## WHAT YOU SHOULD DO:
Could you return the whole listing exactly?

## SOURCE INFORMATION:

========================================

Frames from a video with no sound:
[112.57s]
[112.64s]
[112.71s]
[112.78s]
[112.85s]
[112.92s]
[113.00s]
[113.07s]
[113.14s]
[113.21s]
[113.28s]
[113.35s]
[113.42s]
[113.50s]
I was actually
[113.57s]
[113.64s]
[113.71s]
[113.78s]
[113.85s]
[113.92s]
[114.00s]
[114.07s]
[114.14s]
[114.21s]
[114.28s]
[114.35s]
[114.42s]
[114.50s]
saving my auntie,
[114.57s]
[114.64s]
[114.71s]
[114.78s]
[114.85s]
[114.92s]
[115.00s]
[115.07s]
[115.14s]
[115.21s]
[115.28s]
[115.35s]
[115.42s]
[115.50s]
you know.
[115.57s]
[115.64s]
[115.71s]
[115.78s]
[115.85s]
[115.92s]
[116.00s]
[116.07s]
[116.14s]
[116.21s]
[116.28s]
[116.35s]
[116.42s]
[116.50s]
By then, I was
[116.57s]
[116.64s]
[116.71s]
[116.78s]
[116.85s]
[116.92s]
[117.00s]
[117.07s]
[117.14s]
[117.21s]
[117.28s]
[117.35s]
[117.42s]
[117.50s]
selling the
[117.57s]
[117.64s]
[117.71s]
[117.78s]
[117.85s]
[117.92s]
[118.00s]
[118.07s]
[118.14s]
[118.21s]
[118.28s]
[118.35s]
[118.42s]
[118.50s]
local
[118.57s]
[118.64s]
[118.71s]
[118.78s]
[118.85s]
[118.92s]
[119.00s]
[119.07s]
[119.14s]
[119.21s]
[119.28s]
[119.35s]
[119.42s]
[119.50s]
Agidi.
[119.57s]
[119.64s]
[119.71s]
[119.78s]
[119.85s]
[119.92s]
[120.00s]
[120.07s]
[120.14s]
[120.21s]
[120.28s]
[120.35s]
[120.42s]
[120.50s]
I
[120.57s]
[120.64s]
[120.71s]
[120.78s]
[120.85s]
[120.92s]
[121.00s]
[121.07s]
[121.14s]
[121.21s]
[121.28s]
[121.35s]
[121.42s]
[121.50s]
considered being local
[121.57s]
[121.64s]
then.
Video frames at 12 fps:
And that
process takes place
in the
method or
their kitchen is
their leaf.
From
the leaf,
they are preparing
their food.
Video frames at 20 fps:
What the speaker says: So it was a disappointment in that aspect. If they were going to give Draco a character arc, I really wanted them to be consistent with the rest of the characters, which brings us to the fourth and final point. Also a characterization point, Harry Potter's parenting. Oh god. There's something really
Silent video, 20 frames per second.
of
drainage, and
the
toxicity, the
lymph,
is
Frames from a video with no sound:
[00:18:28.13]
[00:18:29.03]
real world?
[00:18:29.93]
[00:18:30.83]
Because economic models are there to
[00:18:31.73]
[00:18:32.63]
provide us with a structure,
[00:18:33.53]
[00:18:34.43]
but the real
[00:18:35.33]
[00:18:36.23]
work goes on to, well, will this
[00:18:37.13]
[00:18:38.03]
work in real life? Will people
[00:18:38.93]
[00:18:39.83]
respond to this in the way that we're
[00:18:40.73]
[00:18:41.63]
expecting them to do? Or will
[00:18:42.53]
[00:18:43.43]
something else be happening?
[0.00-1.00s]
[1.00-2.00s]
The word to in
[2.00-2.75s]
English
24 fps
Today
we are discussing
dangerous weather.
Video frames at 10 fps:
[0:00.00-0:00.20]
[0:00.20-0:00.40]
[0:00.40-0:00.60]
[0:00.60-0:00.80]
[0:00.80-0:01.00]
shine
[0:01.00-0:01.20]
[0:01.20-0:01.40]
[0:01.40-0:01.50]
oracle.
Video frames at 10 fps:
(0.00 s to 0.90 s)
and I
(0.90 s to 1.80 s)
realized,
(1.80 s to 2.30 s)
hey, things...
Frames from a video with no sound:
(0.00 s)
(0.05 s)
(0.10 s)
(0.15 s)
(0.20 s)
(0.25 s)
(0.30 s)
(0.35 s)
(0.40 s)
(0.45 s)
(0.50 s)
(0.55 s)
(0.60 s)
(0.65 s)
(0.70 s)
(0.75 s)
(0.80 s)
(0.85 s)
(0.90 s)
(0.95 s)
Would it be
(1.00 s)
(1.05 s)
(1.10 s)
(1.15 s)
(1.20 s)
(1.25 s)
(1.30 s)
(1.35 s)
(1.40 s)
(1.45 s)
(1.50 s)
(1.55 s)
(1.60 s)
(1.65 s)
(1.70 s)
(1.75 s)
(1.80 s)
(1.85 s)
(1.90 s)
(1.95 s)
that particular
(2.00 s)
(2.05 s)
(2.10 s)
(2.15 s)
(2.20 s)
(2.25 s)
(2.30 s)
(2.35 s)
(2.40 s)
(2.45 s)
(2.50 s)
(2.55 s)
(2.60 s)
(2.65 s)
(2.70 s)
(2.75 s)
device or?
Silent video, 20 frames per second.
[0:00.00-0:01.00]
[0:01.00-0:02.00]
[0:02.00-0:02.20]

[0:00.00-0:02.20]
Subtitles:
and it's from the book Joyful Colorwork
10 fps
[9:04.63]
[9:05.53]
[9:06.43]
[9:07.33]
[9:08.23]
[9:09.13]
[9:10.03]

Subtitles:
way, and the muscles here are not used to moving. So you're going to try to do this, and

========================================

## RESULT OF THIS TASK:
Frames from a video with no sound:
[112.57s]
[112.64s]
[112.71s]
[112.78s]
[112.85s]
[112.92s]
[113.00s]
[113.07s]
[113.14s]
[113.21s]
[113.28s]
[113.35s]
[113.42s]
[113.50s]
I was actually
[113.57s]
[113.64s]
[113.71s]
[113.78s]
[113.85s]
[113.92s]
[114.00s]
[114.07s]
[114.14s]
[114.21s]
[114.28s]
[114.35s]
[114.42s]
[114.50s]
saving my auntie,
[114.57s]
[114.64s]
[114.71s]
[114.78s]
[114.85s]
[114.92s]
[115.00s]
[115.07s]
[115.14s]
[115.21s]
[115.28s]
[115.35s]
[115.42s]
[115.50s]
you know.
[115.57s]
[115.64s]
[115.71s]
[115.78s]
[115.85s]
[115.92s]
[116.00s]
[116.07s]
[116.14s]
[116.21s]
[116.28s]
[116.35s]
[116.42s]
[116.50s]
By then, I was
[116.57s]
[116.64s]
[116.71s]
[116.78s]
[116.85s]
[116.92s]
[117.00s]
[117.07s]
[117.14s]
[117.21s]
[117.28s]
[117.35s]
[117.42s]
[117.50s]
selling the
[117.57s]
[117.64s]
[117.71s]
[117.78s]
[117.85s]
[117.92s]
[118.00s]
[118.07s]
[118.14s]
[118.21s]
[118.28s]
[118.35s]
[118.42s]
[118.50s]
local
[118.57s]
[118.64s]
[118.71s]
[118.78s]
[118.85s]
[118.92s]
[119.00s]
[119.07s]
[119.14s]
[119.21s]
[119.28s]
[119.35s]
[119.42s]
[119.50s]
Agidi.
[119.57s]
[119.64s]
[119.71s]
[119.78s]
[119.85s]
[119.92s]
[120.00s]
[120.07s]
[120.14s]
[120.21s]
[120.28s]
[120.35s]
[120.42s]
[120.50s]
I
[120.57s]
[120.64s]
[120.71s]
[120.78s]
[120.85s]
[120.92s]
[121.00s]
[121.07s]
[121.14s]
[121.21s]
[121.28s]
[121.35s]
[121.42s]
[121.50s]
considered being local
[121.57s]
[121.64s]
then.
Video frames at 12 fps:
And that
process takes place
in the
method or
their kitchen is
their leaf.
From
the leaf,
they are preparing
their food.
Video frames at 20 fps:
What the speaker says: So it was a disappointment in that aspect. If they were going to give Draco a character arc, I really wanted them to be consistent with the rest of the characters, which brings us to the fourth and final point. Also a characterization point, Harry Potter's parenting. Oh god. There's something really
Silent video, 20 frames per second.
of
drainage, and
the
toxicity, the
lymph,
is
Frames from a video with no sound:
[00:18:28.13]
[00:18:29.03]
real world?
[00:18:29.93]
[00:18:30.83]
Because economic models are there to
[00:18:31.73]
[00:18:32.63]
provide us with a structure,
[00:18:33.53]
[00:18:34.43]
but the real
[00:18:35.33]
[00:18:36.23]
work goes on to, well, will this
[00:18:37.13]
[00:18:38.03]
work in real life? Will people
[00:18:38.93]
[00:18:39.83]
respond to this in the way that we're
[00:18:40.73]
[00:18:41.63]
expecting them to do? Or will
[00:18:42.53]
[00:18:43.43]
something else be happening?
[0.00-1.00s]
[1.00-2.00s]
The word to in
[2.00-2.75s]
English
24 fps
Today
we are discussing
dangerous weather.
Video frames at 10 fps:
[0:00.00-0:00.20]
[0:00.20-0:00.40]
[0:00.40-0:00.60]
[0:00.60-0:00.80]
[0:00.80-0:01.00]
shine
[0:01.00-0:01.20]
[0:01.20-0:01.40]
[0:01.40-0:01.50]
oracle.
Video frames at 10 fps:
(0.00 s to 0.90 s)
and I
(0.90 s to 1.80 s)
realized,
(1.80 s to 2.30 s)
hey, things...
Frames from a video with no sound:
(0.00 s)
(0.05 s)
(0.10 s)
(0.15 s)
(0.20 s)
(0.25 s)
(0.30 s)
(0.35 s)
(0.40 s)
(0.45 s)
(0.50 s)
(0.55 s)
(0.60 s)
(0.65 s)
(0.70 s)
(0.75 s)
(0.80 s)
(0.85 s)
(0.90 s)
(0.95 s)
Would it be
(1.00 s)
(1.05 s)
(1.10 s)
(1.15 s)
(1.20 s)
(1.25 s)
(1.30 s)
(1.35 s)
(1.40 s)
(1.45 s)
(1.50 s)
(1.55 s)
(1.60 s)
(1.65 s)
(1.70 s)
(1.75 s)
(1.80 s)
(1.85 s)
(1.90 s)
(1.95 s)
that particular
(2.00 s)
(2.05 s)
(2.10 s)
(2.15 s)
(2.20 s)
(2.25 s)
(2.30 s)
(2.35 s)
(2.40 s)
(2.45 s)
(2.50 s)
(2.55 s)
(2.60 s)
(2.65 s)
(2.70 s)
(2.75 s)
device or?
Silent video, 20 frames per second.
[0:00.00-0:01.00]
[0:01.00-0:02.00]
[0:02.00-0:02.20]

[0:00.00-0:02.20]
Subtitles:
and it's from the book Joyful Colorwork
10 fps
[9:04.63]
[9:05.53]
[9:06.43]
[9:07.33]
[9:08.23]
[9:09.13]
[9:10.03]

Subtitles:
way, and the muscles here are not used to moving. So you're going to try to do this, and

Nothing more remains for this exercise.